▸ **Task goal**:
Please output the section of the listing below that opens with the line containing "[00:00:00.70]" and closes with the line containing "[00:07:09.41 to 00:07:10.41]", exactly and with nothing else.

--- START ---

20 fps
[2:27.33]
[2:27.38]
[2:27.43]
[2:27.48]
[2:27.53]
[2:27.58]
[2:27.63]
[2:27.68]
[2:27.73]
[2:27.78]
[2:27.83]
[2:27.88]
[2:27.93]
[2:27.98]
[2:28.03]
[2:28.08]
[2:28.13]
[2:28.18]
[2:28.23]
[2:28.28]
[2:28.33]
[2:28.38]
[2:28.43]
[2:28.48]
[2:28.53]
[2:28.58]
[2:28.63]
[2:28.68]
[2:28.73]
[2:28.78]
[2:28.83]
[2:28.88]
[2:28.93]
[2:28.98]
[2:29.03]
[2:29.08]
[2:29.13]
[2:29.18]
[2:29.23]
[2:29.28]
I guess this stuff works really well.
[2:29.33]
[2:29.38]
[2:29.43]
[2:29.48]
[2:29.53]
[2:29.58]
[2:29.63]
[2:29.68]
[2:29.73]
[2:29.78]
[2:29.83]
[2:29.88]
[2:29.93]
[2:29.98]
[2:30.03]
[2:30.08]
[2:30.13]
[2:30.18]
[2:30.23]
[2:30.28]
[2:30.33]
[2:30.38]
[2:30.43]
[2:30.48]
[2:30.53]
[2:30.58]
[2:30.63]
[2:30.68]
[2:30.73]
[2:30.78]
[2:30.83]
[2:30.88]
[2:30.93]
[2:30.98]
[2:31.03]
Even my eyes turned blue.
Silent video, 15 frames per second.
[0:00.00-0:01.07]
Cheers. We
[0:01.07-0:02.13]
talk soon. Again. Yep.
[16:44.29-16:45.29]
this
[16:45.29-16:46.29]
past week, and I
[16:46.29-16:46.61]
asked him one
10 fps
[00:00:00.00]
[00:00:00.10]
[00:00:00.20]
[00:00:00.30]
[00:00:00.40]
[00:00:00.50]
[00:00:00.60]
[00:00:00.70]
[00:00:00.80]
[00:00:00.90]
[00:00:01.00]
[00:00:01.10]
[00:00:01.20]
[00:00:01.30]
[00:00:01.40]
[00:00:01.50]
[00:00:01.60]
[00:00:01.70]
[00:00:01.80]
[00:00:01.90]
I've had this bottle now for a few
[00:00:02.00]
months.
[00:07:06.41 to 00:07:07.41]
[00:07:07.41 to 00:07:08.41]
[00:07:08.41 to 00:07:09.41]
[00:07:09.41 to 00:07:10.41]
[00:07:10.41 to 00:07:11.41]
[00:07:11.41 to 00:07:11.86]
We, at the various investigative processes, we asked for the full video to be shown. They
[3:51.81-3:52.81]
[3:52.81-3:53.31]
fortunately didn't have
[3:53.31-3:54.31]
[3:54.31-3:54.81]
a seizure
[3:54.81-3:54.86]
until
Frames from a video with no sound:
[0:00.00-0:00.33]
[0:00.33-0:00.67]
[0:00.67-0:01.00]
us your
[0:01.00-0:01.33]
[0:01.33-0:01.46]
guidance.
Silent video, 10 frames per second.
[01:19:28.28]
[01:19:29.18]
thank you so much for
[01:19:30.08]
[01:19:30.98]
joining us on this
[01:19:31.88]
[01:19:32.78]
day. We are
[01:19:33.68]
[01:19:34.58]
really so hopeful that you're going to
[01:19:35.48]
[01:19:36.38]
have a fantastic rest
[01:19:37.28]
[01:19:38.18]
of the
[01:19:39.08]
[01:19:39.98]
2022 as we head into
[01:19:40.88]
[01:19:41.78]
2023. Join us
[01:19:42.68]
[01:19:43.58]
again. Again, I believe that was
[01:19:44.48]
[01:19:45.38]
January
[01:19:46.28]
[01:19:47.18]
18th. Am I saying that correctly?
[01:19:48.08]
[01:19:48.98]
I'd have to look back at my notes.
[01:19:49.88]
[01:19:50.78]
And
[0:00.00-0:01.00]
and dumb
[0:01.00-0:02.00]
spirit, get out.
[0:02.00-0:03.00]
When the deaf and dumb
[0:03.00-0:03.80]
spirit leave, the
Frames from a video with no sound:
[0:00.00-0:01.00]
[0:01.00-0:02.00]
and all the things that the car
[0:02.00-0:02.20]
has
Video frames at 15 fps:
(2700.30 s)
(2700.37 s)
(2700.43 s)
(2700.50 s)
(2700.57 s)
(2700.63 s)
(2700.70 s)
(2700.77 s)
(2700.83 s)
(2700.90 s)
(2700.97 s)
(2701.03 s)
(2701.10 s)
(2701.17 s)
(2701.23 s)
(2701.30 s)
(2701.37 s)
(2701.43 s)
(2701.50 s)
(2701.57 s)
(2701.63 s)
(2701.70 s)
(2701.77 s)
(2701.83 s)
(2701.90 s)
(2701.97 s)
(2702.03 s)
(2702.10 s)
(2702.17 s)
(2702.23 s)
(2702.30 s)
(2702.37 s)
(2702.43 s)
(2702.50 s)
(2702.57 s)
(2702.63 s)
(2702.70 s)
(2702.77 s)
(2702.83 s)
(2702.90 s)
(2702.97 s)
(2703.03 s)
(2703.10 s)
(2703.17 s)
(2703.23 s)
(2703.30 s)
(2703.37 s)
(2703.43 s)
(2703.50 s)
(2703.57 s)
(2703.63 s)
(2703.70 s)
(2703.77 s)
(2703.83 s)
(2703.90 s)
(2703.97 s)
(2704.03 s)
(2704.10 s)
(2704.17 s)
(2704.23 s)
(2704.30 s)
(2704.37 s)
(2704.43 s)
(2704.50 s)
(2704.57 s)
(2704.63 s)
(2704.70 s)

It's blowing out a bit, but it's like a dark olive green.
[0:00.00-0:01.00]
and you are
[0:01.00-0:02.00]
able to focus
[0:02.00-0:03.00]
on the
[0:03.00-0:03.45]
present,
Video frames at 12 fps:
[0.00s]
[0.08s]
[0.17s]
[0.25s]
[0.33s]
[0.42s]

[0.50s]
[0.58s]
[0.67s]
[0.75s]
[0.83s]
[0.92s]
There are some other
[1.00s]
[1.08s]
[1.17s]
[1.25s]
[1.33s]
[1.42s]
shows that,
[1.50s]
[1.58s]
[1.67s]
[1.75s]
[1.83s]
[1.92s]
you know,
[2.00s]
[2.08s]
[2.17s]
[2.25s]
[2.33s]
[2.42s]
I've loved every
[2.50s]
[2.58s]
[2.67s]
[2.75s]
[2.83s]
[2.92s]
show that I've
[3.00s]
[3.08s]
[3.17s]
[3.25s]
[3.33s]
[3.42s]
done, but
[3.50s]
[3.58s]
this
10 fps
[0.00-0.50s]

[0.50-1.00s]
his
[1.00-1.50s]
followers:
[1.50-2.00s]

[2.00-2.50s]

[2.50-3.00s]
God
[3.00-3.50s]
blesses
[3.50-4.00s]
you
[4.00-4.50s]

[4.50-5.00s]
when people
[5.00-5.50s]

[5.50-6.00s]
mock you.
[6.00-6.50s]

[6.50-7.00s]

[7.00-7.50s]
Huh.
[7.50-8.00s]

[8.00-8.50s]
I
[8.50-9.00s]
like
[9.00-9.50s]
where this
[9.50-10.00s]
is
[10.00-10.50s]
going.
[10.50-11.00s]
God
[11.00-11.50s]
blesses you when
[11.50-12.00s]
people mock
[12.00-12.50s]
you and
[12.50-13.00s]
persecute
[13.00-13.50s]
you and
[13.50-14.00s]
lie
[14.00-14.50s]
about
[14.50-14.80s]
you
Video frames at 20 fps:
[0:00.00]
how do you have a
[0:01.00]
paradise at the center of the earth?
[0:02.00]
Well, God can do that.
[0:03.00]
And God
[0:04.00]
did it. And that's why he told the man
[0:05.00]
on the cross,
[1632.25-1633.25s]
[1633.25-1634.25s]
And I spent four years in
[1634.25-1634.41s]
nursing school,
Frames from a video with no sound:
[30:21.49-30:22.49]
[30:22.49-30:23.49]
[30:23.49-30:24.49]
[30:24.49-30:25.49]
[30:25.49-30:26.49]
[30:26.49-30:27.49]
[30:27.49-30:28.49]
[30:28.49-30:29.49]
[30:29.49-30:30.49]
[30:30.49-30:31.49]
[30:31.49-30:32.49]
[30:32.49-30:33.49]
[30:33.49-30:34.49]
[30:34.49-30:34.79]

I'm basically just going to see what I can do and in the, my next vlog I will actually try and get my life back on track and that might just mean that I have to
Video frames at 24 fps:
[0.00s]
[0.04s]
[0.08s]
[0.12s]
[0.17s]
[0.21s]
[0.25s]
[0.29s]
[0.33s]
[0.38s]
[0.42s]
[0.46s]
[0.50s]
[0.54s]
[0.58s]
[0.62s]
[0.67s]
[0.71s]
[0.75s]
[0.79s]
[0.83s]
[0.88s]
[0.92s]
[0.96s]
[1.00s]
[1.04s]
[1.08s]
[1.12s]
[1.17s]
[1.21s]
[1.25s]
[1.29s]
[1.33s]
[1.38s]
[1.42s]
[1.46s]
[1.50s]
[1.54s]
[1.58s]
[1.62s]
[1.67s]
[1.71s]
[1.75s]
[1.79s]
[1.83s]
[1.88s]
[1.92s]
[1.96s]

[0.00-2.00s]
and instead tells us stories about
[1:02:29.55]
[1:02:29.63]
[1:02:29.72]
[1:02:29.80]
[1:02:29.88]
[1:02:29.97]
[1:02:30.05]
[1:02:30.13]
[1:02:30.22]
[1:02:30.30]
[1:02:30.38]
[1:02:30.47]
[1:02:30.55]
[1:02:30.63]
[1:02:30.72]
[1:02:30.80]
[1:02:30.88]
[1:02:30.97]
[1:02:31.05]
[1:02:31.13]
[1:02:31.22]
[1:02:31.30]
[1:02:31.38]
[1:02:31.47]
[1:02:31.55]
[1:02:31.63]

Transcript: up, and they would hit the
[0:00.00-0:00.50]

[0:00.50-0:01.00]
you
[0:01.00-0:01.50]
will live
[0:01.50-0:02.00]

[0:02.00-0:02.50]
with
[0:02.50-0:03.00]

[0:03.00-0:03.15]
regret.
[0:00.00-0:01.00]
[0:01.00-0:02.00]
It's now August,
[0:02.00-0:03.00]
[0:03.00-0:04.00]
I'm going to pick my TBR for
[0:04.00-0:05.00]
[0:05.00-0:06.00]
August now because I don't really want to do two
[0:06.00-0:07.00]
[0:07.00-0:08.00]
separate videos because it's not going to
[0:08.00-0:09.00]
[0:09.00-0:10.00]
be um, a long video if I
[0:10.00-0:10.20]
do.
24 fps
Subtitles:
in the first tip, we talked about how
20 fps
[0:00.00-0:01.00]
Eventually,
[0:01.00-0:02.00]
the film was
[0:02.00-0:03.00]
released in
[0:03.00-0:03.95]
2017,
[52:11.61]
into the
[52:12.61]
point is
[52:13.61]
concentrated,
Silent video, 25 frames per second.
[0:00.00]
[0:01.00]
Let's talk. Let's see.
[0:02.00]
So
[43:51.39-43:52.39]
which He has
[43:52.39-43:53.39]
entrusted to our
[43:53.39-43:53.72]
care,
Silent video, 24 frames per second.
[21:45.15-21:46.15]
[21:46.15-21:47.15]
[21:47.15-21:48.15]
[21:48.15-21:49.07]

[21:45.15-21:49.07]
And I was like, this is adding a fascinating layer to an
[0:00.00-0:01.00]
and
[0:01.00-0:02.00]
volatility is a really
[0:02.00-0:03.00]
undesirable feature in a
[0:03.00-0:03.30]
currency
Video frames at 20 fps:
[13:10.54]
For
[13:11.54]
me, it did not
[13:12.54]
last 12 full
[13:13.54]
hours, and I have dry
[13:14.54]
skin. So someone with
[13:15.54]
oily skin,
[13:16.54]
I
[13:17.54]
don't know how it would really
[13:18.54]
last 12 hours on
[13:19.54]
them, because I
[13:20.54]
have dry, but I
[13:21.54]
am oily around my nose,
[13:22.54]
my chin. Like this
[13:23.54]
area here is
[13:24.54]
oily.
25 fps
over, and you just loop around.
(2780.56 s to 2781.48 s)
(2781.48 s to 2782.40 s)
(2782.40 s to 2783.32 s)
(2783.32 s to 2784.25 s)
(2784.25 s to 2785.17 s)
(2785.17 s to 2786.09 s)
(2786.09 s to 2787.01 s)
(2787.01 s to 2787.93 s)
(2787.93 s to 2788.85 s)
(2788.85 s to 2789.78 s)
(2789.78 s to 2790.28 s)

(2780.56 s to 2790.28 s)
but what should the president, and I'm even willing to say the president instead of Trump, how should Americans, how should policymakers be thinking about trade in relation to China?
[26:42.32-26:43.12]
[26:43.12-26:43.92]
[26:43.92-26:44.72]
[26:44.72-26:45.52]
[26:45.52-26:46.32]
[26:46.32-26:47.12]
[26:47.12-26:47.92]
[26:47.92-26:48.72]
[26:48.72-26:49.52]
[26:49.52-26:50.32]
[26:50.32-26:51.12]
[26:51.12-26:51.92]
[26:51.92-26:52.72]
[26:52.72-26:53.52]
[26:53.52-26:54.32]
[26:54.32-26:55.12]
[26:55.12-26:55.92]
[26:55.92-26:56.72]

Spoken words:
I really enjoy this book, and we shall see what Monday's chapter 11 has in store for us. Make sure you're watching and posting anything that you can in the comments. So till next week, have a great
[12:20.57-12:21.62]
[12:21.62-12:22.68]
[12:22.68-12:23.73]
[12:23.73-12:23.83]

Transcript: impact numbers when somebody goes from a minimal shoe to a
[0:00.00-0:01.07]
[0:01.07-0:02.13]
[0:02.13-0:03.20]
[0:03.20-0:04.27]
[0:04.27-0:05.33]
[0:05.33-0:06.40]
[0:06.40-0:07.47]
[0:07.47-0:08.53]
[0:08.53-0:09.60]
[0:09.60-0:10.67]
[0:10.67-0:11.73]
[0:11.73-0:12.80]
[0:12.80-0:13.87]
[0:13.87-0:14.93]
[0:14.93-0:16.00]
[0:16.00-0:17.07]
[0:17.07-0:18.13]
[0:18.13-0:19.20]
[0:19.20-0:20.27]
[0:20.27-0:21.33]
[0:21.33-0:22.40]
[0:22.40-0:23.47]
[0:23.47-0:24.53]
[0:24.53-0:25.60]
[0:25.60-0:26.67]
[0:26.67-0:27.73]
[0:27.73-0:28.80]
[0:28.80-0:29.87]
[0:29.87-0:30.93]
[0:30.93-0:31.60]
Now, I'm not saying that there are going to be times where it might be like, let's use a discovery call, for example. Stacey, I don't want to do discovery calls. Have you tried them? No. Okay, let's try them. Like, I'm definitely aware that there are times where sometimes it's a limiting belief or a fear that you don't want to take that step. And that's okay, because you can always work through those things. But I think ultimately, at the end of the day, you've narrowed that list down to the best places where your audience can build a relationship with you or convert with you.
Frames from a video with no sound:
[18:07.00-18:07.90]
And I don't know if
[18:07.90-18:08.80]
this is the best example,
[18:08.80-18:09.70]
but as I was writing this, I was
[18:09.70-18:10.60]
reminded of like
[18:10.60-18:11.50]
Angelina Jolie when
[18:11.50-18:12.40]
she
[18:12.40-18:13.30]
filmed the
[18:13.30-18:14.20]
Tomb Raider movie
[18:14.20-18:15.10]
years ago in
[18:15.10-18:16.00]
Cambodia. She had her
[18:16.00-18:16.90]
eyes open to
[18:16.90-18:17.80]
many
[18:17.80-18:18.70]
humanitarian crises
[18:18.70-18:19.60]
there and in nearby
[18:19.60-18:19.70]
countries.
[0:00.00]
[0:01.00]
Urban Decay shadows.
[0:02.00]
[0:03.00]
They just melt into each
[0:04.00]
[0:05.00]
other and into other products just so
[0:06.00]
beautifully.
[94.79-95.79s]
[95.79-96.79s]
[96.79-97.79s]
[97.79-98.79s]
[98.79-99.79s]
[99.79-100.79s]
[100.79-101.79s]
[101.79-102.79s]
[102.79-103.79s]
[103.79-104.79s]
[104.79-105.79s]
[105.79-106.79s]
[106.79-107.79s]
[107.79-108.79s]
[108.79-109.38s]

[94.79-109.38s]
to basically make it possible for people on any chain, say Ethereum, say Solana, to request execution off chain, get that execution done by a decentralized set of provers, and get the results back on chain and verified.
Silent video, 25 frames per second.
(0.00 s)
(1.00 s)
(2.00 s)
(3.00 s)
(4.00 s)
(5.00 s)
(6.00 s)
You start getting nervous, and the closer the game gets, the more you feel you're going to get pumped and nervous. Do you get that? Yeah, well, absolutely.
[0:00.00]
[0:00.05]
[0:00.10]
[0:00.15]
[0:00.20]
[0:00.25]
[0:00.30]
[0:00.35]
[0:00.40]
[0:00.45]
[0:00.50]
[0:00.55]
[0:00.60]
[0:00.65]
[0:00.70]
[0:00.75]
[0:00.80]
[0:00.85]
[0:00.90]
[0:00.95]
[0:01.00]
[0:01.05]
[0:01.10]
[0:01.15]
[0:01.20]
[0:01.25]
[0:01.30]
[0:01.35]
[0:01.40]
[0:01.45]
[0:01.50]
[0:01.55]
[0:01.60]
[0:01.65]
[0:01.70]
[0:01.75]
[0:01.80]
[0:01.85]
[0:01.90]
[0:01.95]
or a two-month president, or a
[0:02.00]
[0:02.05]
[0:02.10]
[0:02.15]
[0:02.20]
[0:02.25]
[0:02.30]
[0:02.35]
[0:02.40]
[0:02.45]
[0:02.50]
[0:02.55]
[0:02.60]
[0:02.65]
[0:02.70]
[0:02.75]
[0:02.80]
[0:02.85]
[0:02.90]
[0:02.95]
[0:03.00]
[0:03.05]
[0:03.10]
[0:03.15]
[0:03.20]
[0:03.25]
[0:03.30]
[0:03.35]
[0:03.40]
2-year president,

--- END ---

▸ **Solution to the problem**:
[00:00:00.70]
[00:00:00.80]
[00:00:00.90]
[00:00:01.00]
[00:00:01.10]
[00:00:01.20]
[00:00:01.30]
[00:00:01.40]
[00:00:01.50]
[00:00:01.60]
[00:00:01.70]
[00:00:01.80]
[00:00:01.90]
I've had this bottle now for a few
[00:00:02.00]
months.
[00:07:06.41 to 00:07:07.41]
[00:07:07.41 to 00:07:08.41]
[00:07:08.41 to 00:07:09.41]
[00:07:09.41 to 00:07:10.41]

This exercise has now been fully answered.